A simple, Pillow-friendly, Python wrapper around tesseract-ocr API using Cython
Project description
=========
tesserocr
=========
A simple, |Pillow|_-friendly,
wrapper around the ``tesseract-ocr`` API for Optical Character Recognition
(OCR).
.. image:: https://travis-ci.org/sirfz/tesserocr.svg?branch=master
:target: https://travis-ci.org/sirfz/tesserocr
:alt: TravisCI build status
.. image:: https://img.shields.io/pypi/v/tesserocr.svg?maxAge=2592000
:target: https://pypi.python.org/pypi/tesserocr
:alt: Latest version on PyPi
.. image:: https://img.shields.io/pypi/pyversions/tesserocr.svg?maxAge=2592000
:alt: Supported python versions
**tesserocr** integrates directly with Tesseract's C++ API using Cython
which allows for a simple Pythonic and easy-to-read source code.
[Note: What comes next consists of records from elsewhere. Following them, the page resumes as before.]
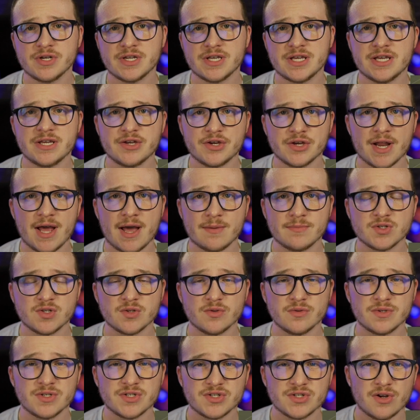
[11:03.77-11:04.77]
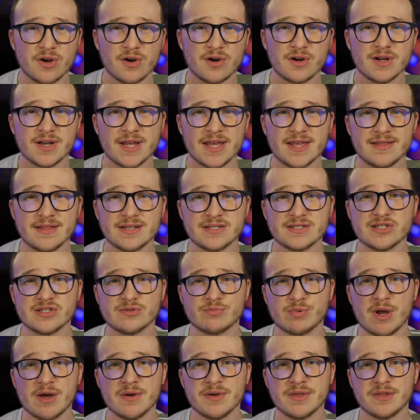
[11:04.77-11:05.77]
he could absolutely start. And this is
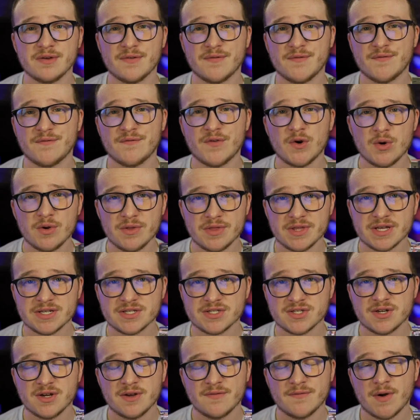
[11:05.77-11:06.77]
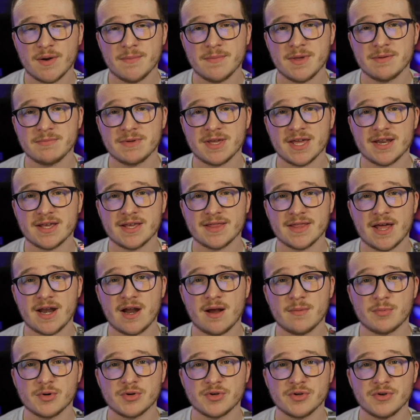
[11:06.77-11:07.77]
probably the furthest from him getting that
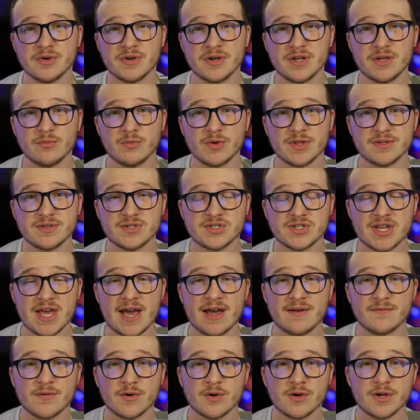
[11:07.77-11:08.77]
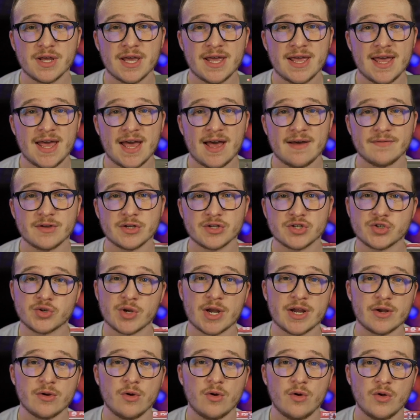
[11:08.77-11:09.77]
opportunity, with Stafford having a
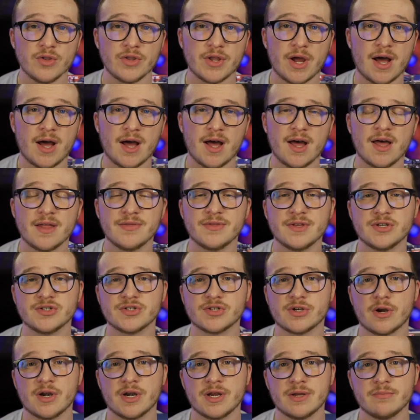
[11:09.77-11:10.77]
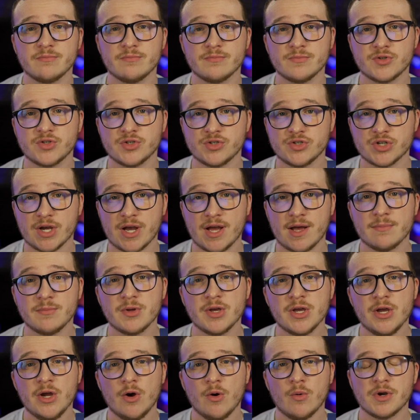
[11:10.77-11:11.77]
stranglehold on the starting job.
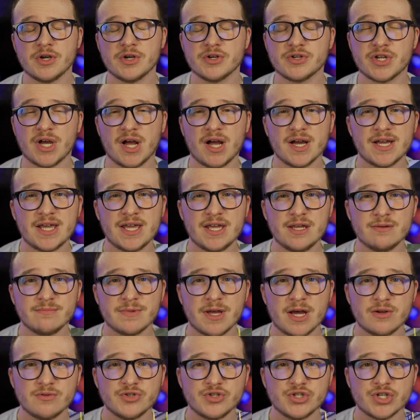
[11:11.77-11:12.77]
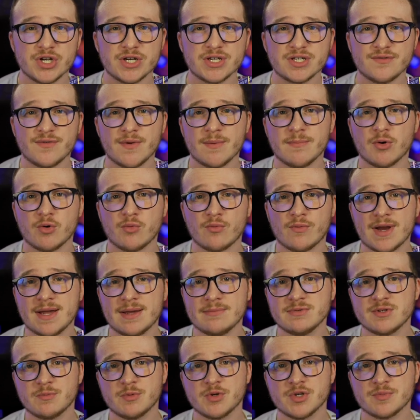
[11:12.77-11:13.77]
When you're talking about just from a
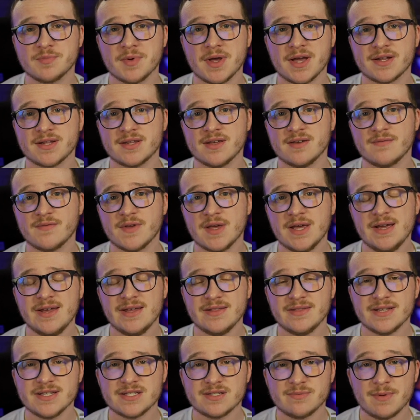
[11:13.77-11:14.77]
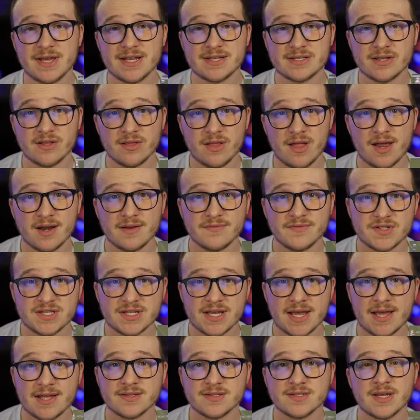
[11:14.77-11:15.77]
Rams perspective, this makes a lot of
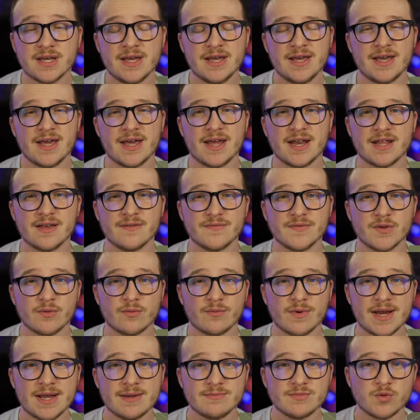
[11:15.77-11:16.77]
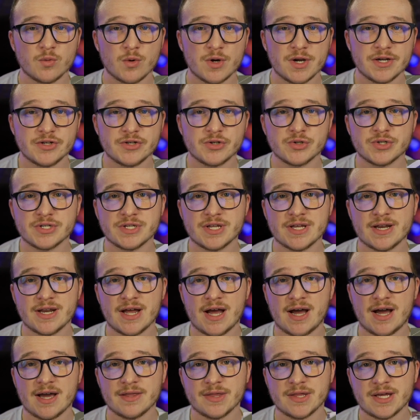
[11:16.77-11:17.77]
sense. And if the Rams were interested,
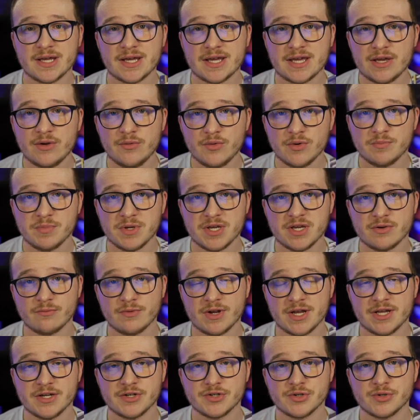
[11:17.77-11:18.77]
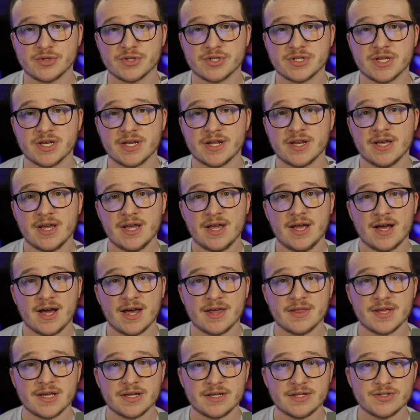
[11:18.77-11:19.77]
I think he would be interested.
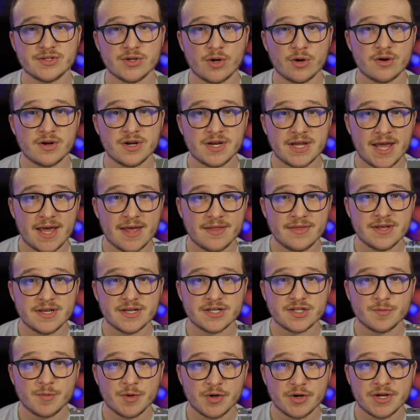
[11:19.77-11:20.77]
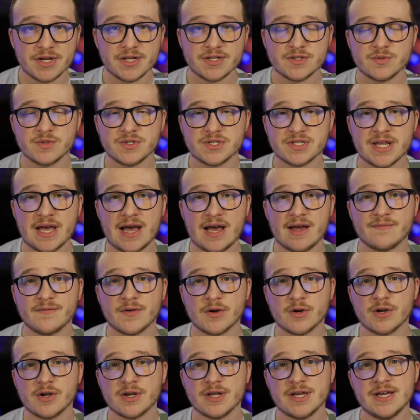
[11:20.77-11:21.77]
I think he's already had the experience with
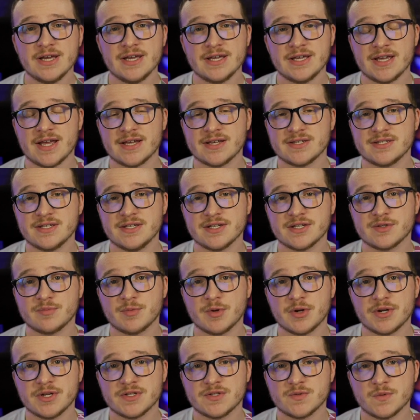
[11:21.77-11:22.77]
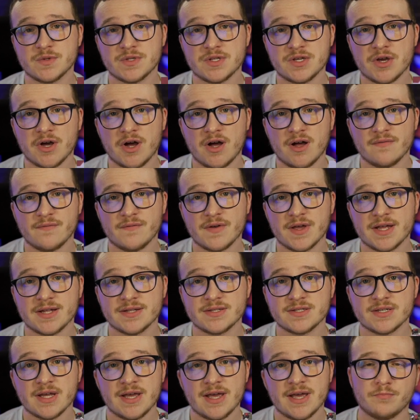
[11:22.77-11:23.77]
Stafford. He has the experience with the
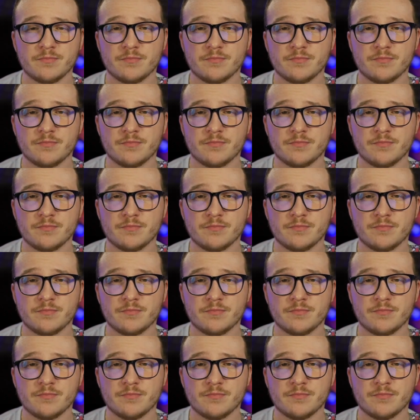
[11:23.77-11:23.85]
offense.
It
enables real concurrent execution when used with Python's ``threading``
module by releasing the GIL while processing an image in tesseract.
**tesserocr** is designed to be |Pillow|_-friendly but can also be used
with image files instead.
.. |Pillow| replace:: ``Pillow``
.. _Pillow: http://python-pillow.github.io/
Requirements
============
Requires libtesseract (>=3.04) and libleptonica (>=1.71).
On Debian/Ubuntu:
::
$ apt-get install tesseract-ocr libtesseract-dev libleptonica-dev
You may need to `manually compile tesseract`_ for a more recent version. Note that you may need
to update your ``LD_LIBRARY_PATH`` environment variable to point to the right library versions in
case you have multiple tesseract/leptonica installations.
|Cython|_ (>=0.23) is required for building and optionally |Pillow|_ to support ``PIL.Image`` objects.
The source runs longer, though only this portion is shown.